Hassan Hamadei (Stefan Erasmus)

A member of the terrorist cell along with Osman.

Abdullah Garba (Fabian Edeoye Lojede)

A member of the terrorist cell along with Osman.

Inkunzi Shabangu (Sisanda Henna)

A local criminal hired by Osman to hijack the truck transporting the black rhinos.

Lucas Becker (Ed Stoppard)

Becker is a CIA operative on a covert mission.

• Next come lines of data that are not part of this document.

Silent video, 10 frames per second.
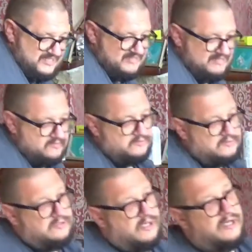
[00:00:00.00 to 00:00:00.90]

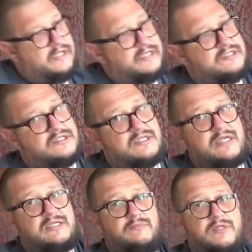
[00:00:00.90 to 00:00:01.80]
let's just get
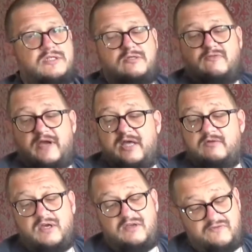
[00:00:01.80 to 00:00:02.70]
some of this stuff out of the
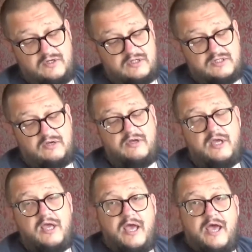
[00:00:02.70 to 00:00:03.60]
way first. So
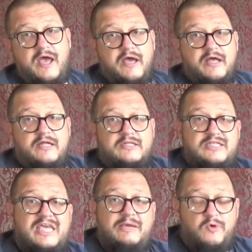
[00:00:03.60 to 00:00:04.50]
to
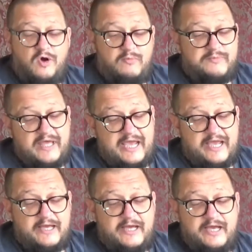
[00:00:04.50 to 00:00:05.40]
keep warm up
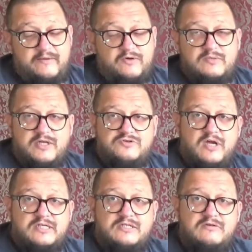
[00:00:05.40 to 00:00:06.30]
there, under my dry
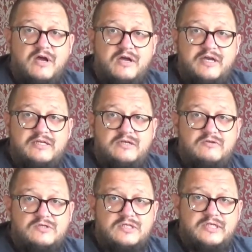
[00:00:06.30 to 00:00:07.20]
suit, I
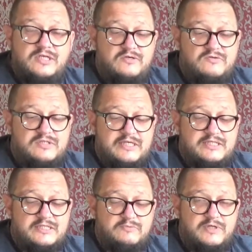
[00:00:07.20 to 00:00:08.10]
usually use
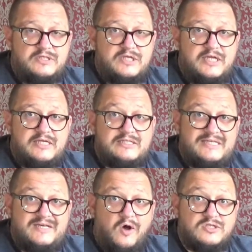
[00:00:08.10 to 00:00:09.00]
this, which is
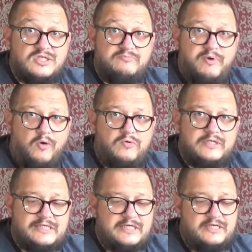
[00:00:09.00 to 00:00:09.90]
the Otter Polar
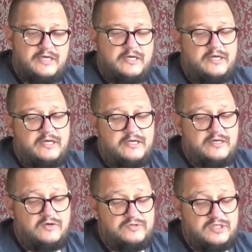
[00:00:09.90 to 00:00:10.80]
D
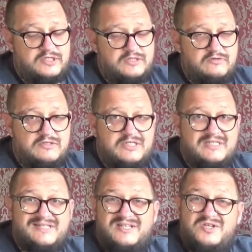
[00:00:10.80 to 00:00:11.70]
undersuit. It's
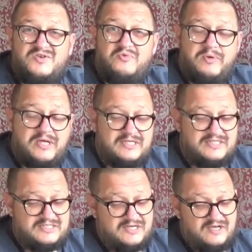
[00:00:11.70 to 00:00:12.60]
a
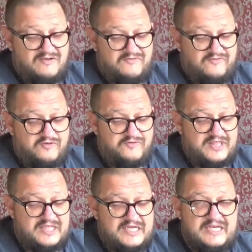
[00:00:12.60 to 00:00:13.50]
two-piece fluffy
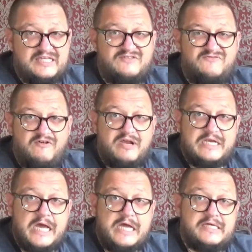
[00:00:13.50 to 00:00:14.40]
thing. It's very
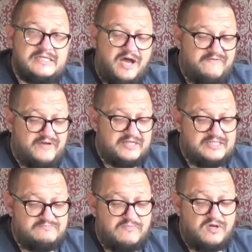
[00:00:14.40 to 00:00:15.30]
nice. I've had this
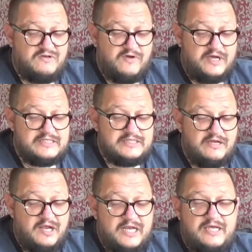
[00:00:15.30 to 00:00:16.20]
modified
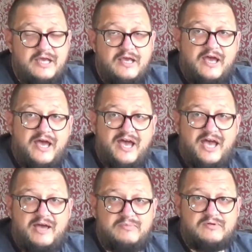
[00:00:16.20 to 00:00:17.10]
slightly,
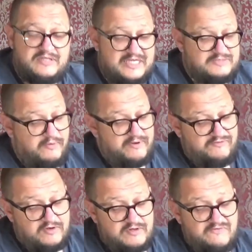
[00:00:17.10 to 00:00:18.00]
but that's probably for
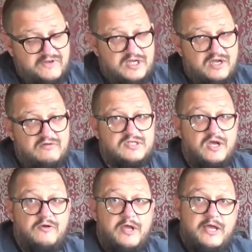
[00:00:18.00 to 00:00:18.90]
another video.
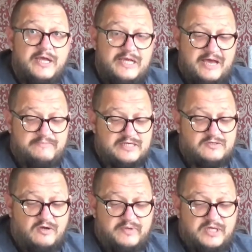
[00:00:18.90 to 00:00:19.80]
So yeah, that's
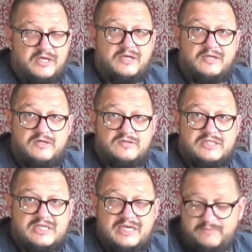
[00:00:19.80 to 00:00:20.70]
what I'll be using
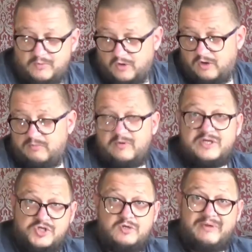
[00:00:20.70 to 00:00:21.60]
to keep me warm, which
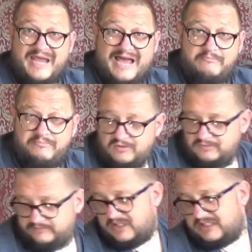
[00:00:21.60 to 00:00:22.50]
should be ample
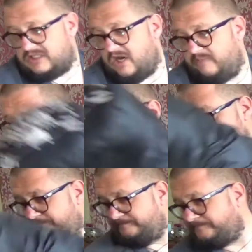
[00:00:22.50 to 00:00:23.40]
this time of year.
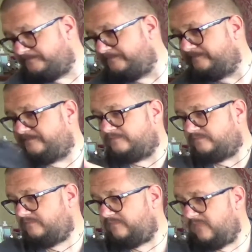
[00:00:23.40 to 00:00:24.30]

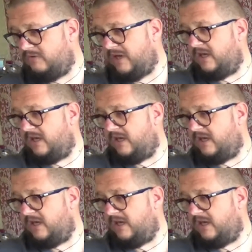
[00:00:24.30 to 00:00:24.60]
Okay,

Ismail Daniels (Adrian Alper)

A PBI confidential informant, who first notifies Quinn Makebe about the planned terrorist plot.

==Episodes==

| No. | Title | Original release date |
| 1 | "Episode 1" | 27 October 2019 |
Ismail Daniels, a confidential informant, reveals information to his handler, Quinn Makebe of the PBI, about a planned radical Islamist plot which results in his public execution by the local terrorist cell. Makebe and the PBI task force begin surveillance on the main suspect, 'Baboo' Rayan. Makebe's director, Janina Mentz, receives news that the PBI is likely to be shut down following an incident involving the President of South Africa. Milla Strachan, a trained journalist, is hired by the PBI to help research and deliver reports on activities likely to harm the Republic. Meanwhile, Lemmer undertakes a new mission near the border where he meets the enigmatic Flea van Jaarsveld. Lemmer finally discovers his mission is to safely transport two illegally imported black rhinos to Diederick Brand, but Flea is hiding a bigger secret. Milla reports a link between Baboo Rayan and Inkunzi Shabangu which takes the investigation in a new direction.
| 2 | "Episode 2" | 3 November 2019 |
PBI Director Janina Mentz learns that the President felt embarrassed at a summit of other world leaders by a security incident of which she was in charge. She hopes the new intel on the Islamic terrorist cell might yet save the PBI. Milla tries to reach out to her son, whom she misses. She arranges to meet him but her husband also turns up to ridicule her on her decision to leave him. The truck carrying the black rhinos is hijacked by Inkunzi demanding the diamonds on the truck. During the ambush, the truck driver is killed but Lemmer and Flea manage to escape. The diamonds are to be payment by the local terrorist cell to Allajna for an attack targeting a friendly soccer match between the United States and South Africa. Lemmer confronts Brand (the recipient of the black rhinos) who denies knowledge of the diamonds. Discovering Flea has left, Lemmer goes after her as she took his pistol which the gang used to execute the truck driver. She also took the diamonds from fake horns on the black rhinos. Milla's expertise uncovers another link in the chain that leads the PBI straight to Brand and one step closer to Inkunzi. Newly arrived CIA operative, Lucas Becker, is the victim of a carjacking carried out by Inkunzi's gang, stealing $300,000.
| 3 | "Episode 3" | 10 November 2019 |
After shooting Inkunzi, Lemmer steals a car and is pursued by the PBI. Having slept with Becker, Milla is in trouble when he comes to the attention of the PBI. When confronted by Milla, Becker tells her of the hijacking but denies killing Inkunzi. Osman continues to try to pull all the loose ends together. Janina suspects a mole in the PBI. Flea surprises Lemmer.
| 4 | "Episode 4" | 17 November 2019 |
Still trying to prove CIA covert ops on SA soil, Milla is arrested and interrogated by Janina Mentz. Osman is in hospital and Daoud is told about the missing laptop. Flea gets Lemmer to help with the diamond drop. Milla realises Becker is CIA. When Becker activates Osman's laptop it gives Daoud their position and an ambush ensues. The diamond drop goes wrong and there is a shootout as Daoud tries to get the plan back on track. The head of the PBI suspends Janina and she meets with Lemmer.
| 5 | "Episode 5" | 24 November 2019 |
In the climactic finale, a raid is carried out, but the suspects have already disappeared. Some parties want to shut down the match but others insist it continues. The Bureau still suspects it has a mole, and the suspicions and actions of the various players keep turning unexpected corners.

==Reception==
The review aggregator website Rotten Tomatoes reported an 83% approval rating for the first season with an average rating of 6/10, based on 6 reviews.